[Data section Boundary: Start]

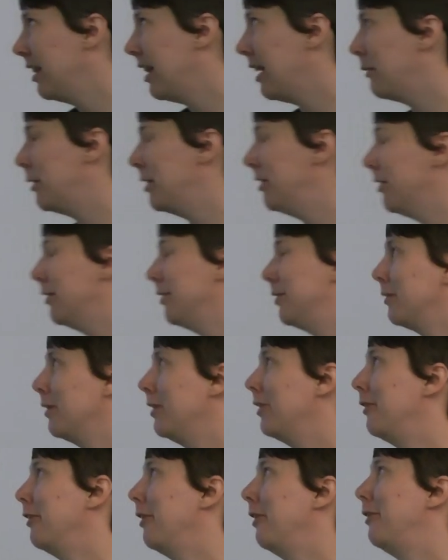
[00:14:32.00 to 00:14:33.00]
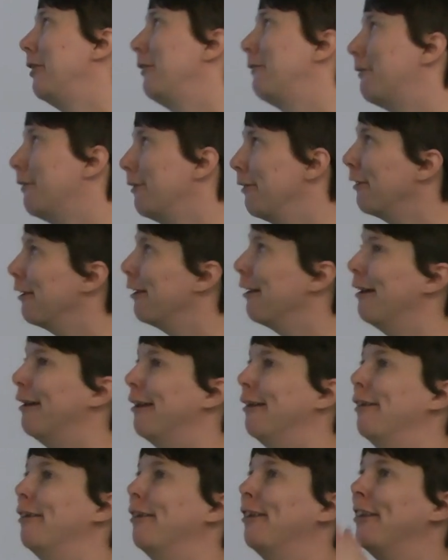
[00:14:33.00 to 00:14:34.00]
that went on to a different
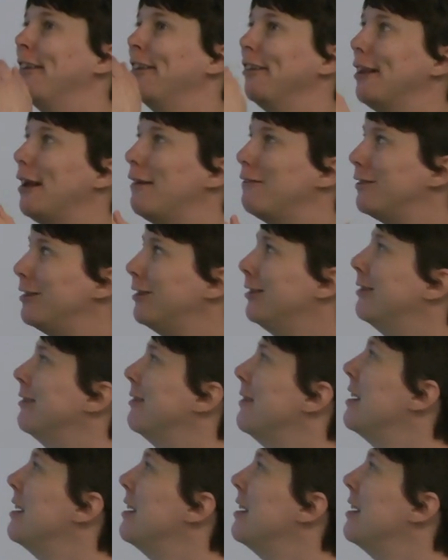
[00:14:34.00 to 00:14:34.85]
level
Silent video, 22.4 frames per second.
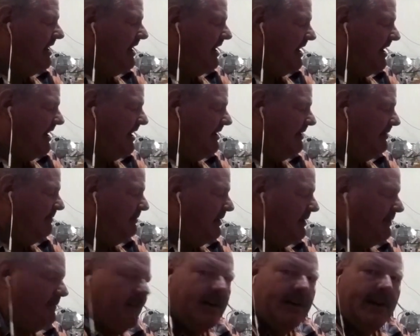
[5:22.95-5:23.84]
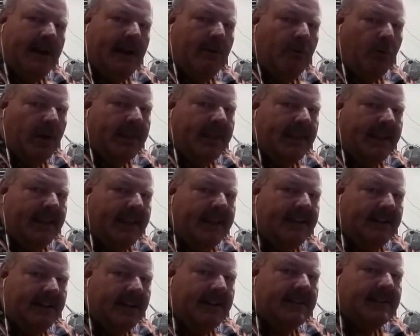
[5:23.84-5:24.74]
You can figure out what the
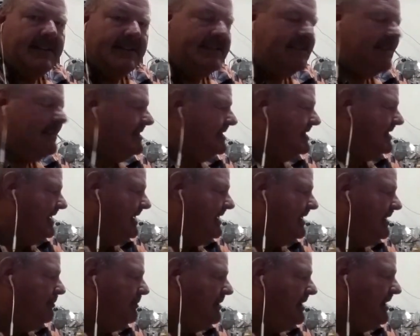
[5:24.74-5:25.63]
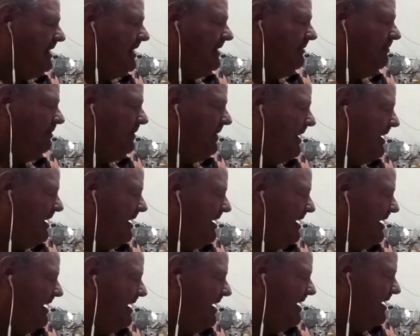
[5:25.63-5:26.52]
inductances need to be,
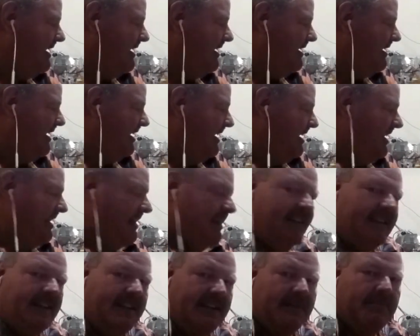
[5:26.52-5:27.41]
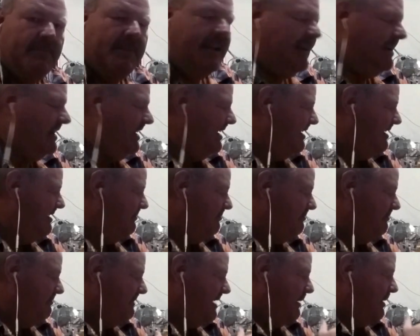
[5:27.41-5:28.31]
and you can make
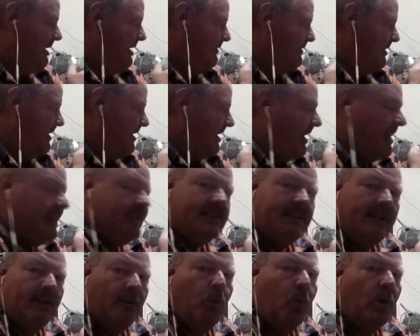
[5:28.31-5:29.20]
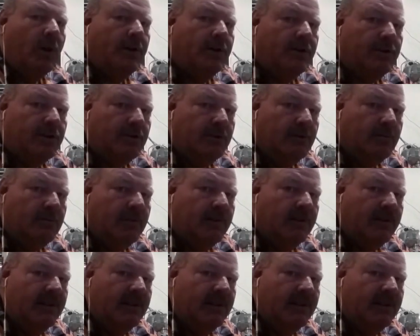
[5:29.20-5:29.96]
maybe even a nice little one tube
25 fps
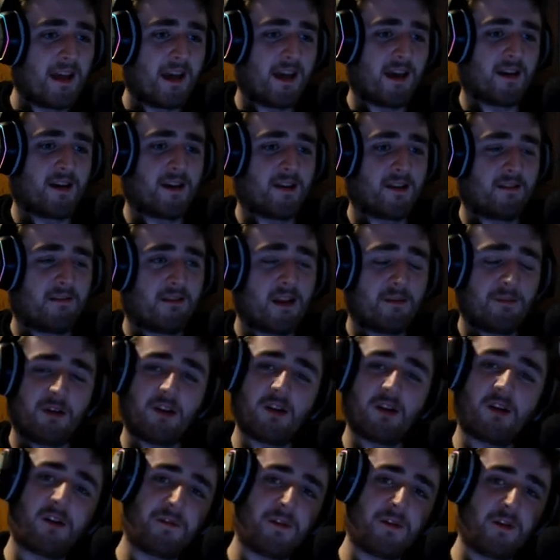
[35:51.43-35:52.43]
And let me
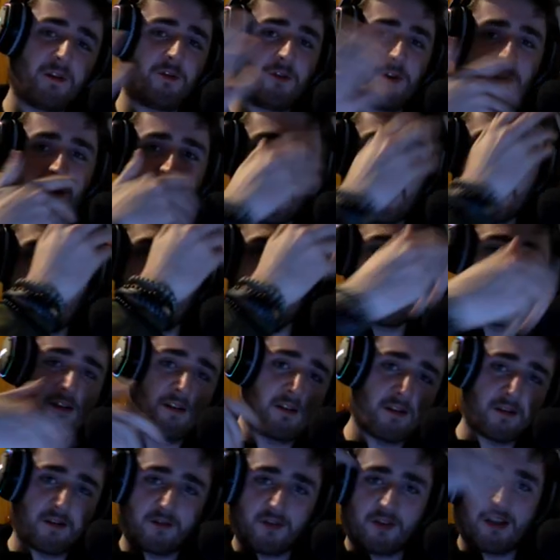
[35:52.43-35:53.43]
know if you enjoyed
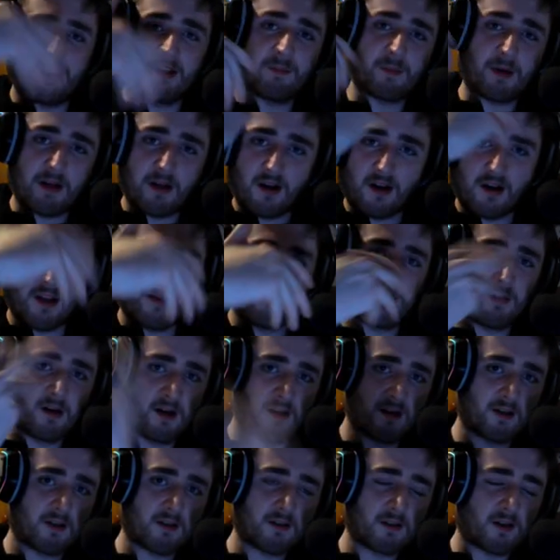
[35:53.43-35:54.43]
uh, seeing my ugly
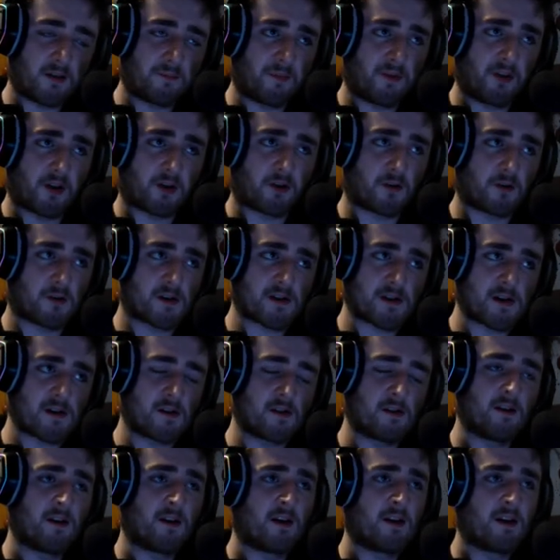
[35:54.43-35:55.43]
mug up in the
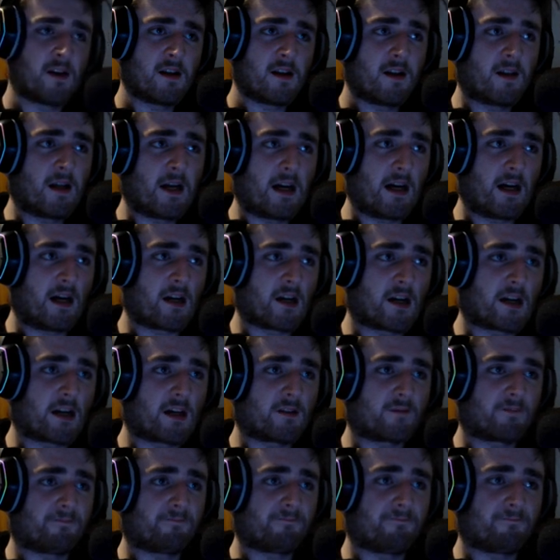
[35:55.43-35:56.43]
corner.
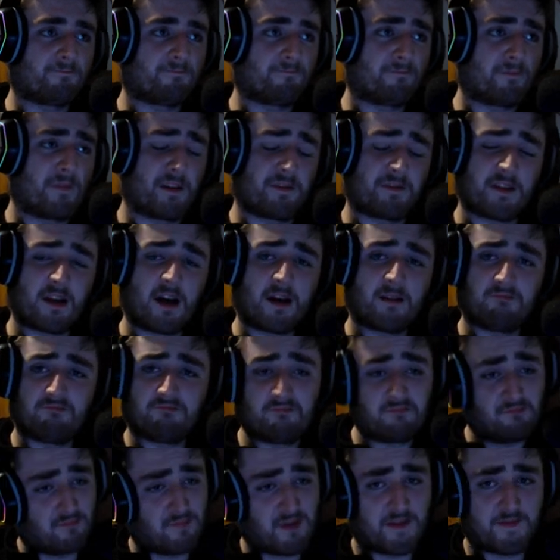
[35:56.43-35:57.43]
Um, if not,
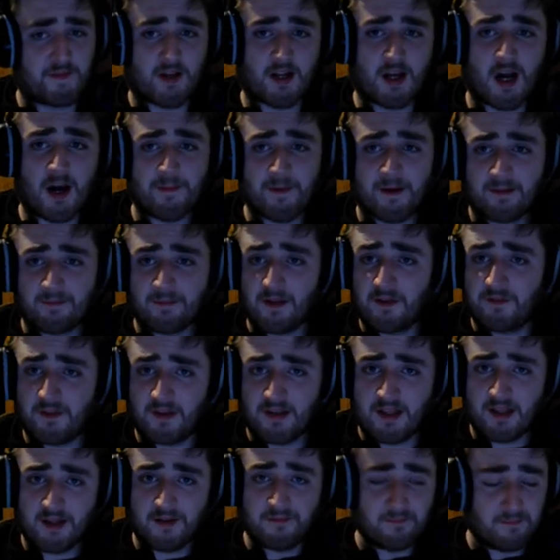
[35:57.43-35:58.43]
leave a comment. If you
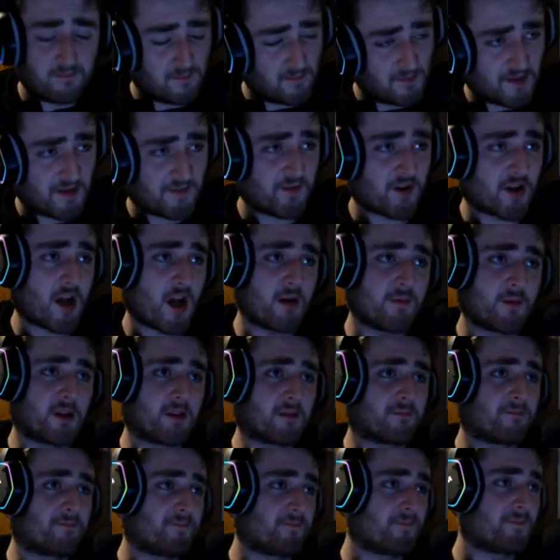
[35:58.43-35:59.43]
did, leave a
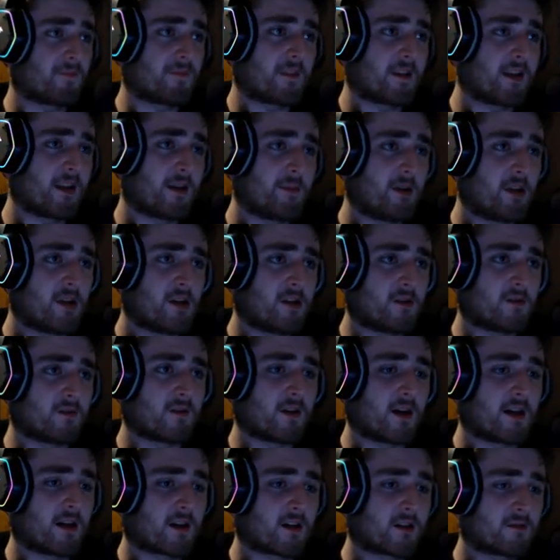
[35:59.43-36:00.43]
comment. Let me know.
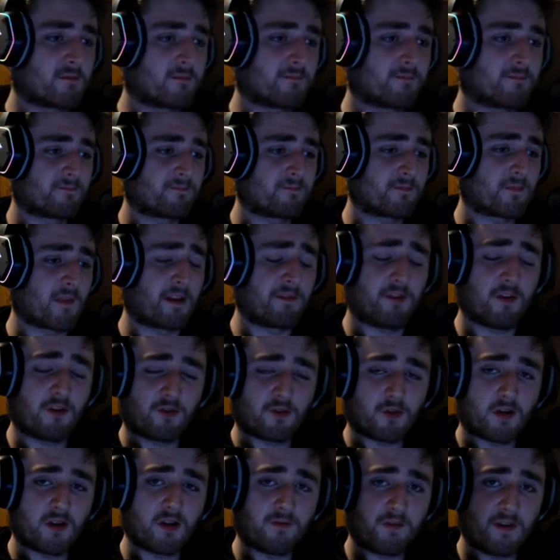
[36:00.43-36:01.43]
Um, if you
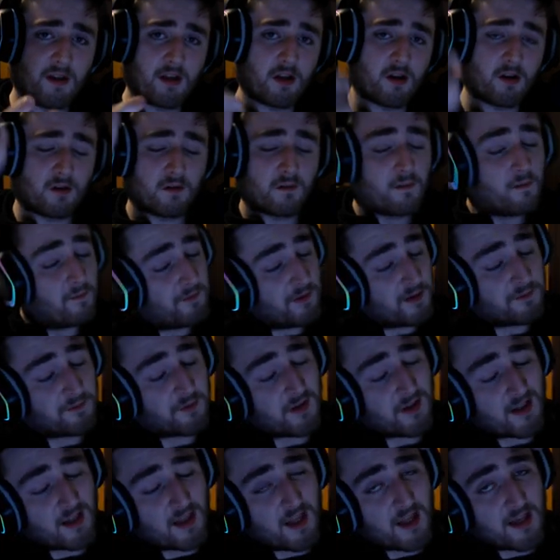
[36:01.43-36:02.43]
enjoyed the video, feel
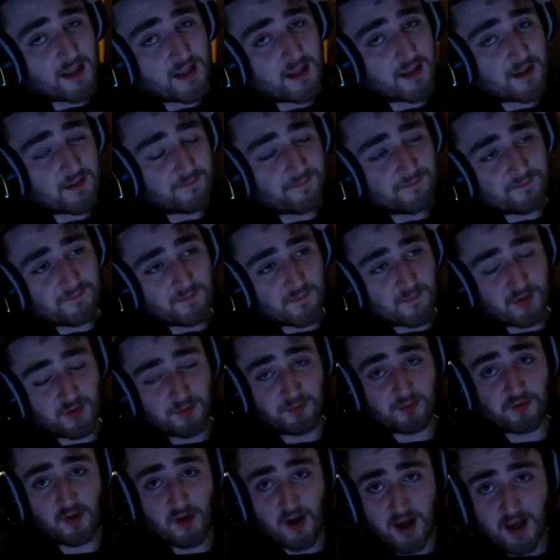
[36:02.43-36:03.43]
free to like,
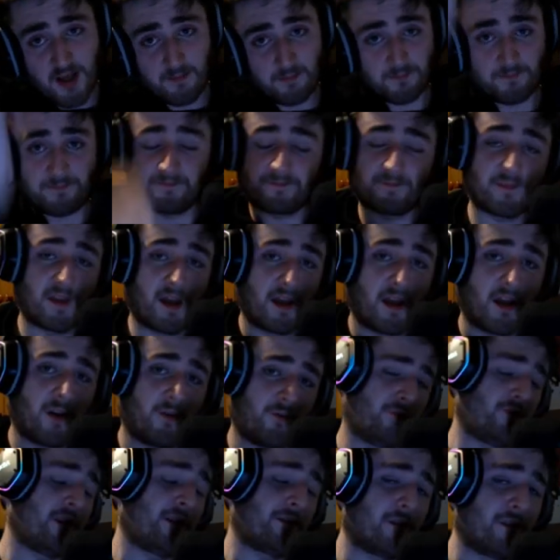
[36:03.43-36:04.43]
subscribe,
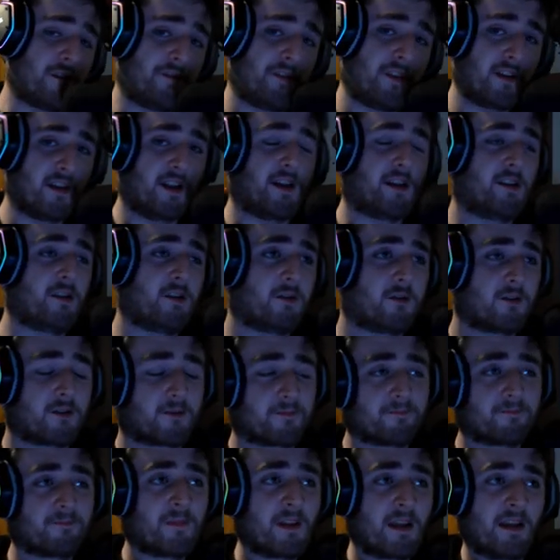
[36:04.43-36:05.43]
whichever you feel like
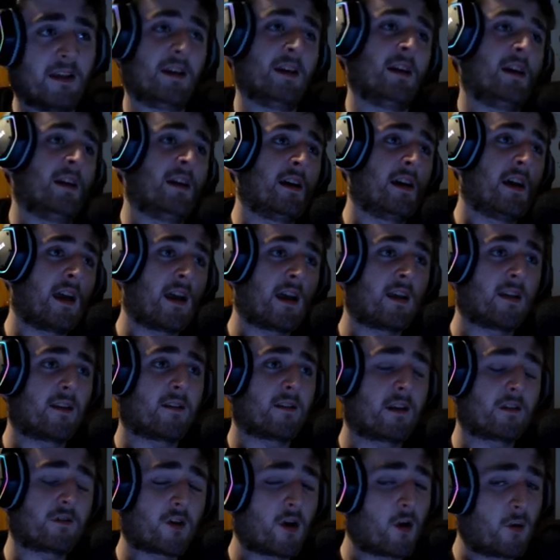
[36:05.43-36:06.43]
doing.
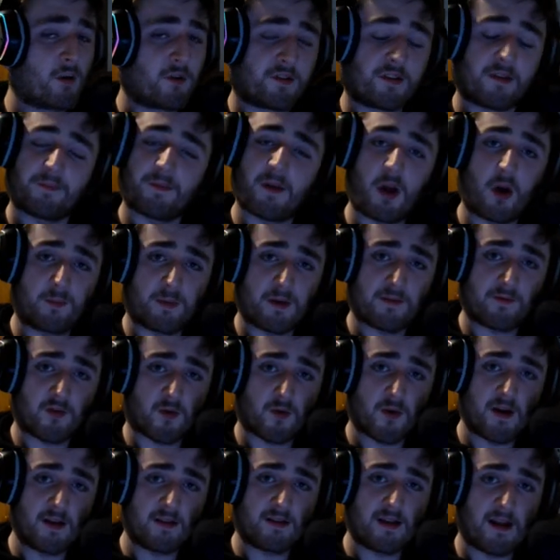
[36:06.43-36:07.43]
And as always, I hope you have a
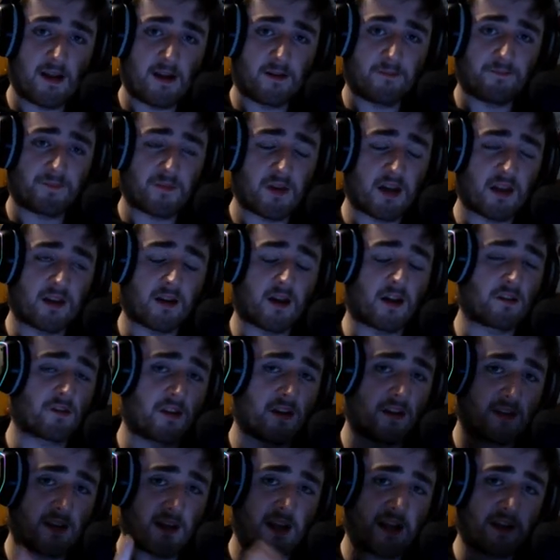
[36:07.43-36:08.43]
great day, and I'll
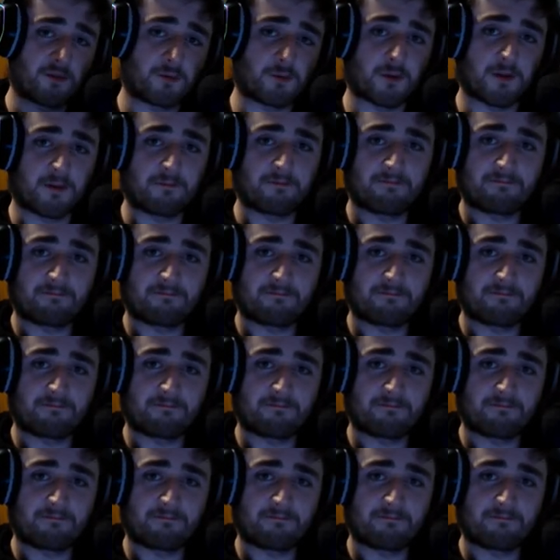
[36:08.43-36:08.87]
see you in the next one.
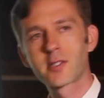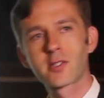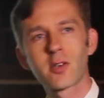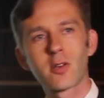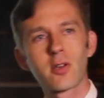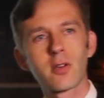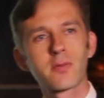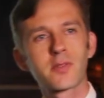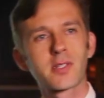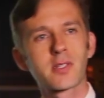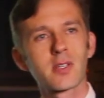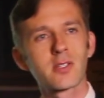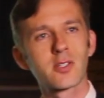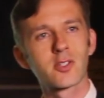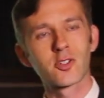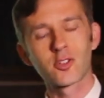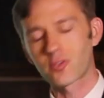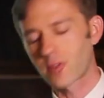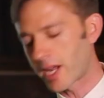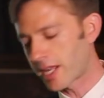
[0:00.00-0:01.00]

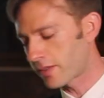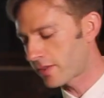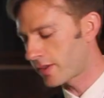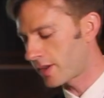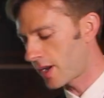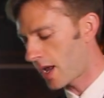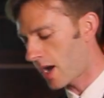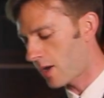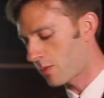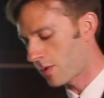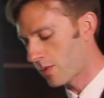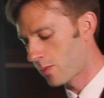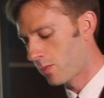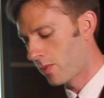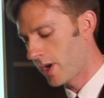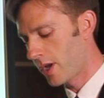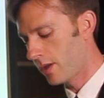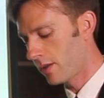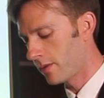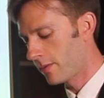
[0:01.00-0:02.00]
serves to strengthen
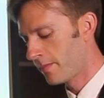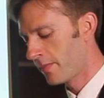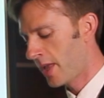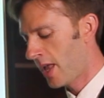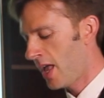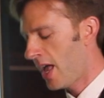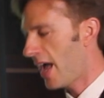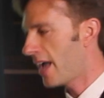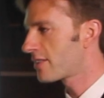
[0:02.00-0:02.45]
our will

[Data section Boundary: End]

◆ What the task asks: Omitting all pictures, reproduce the records above in their entirety.

◆ Expected output:
[00:14:32.00 to 00:14:33.00]
[00:14:33.00 to 00:14:34.00]
that went on to a different
[00:14:34.00 to 00:14:34.85]
level
Silent video, 22.4 frames per second.
[5:22.95-5:23.84]
[5:23.84-5:24.74]
You can figure out what the
[5:24.74-5:25.63]
[5:25.63-5:26.52]
inductances need to be,
[5:26.52-5:27.41]
[5:27.41-5:28.31]
and you can make
[5:28.31-5:29.20]
[5:29.20-5:29.96]
maybe even a nice little one tube
25 fps
[35:51.43-35:52.43]
And let me
[35:52.43-35:53.43]
know if you enjoyed
[35:53.43-35:54.43]
uh, seeing my ugly
[35:54.43-35:55.43]
mug up in the
[35:55.43-35:56.43]
corner.
[35:56.43-35:57.43]
Um, if not,
[35:57.43-35:58.43]
leave a comment. If you
[35:58.43-35:59.43]
did, leave a
[35:59.43-36:00.43]
comment. Let me know.
[36:00.43-36:01.43]
Um, if you
[36:01.43-36:02.43]
enjoyed the video, feel
[36:02.43-36:03.43]
free to like,
[36:03.43-36:04.43]
subscribe,
[36:04.43-36:05.43]
whichever you feel like
[36:05.43-36:06.43]
doing.
[36:06.43-36:07.43]
And as always, I hope you have a
[36:07.43-36:08.43]
great day, and I'll
[36:08.43-36:08.87]
see you in the next one.
[0:00.00-0:01.00]

[0:01.00-0:02.00]
serves to strengthen
[0:02.00-0:02.45]
our will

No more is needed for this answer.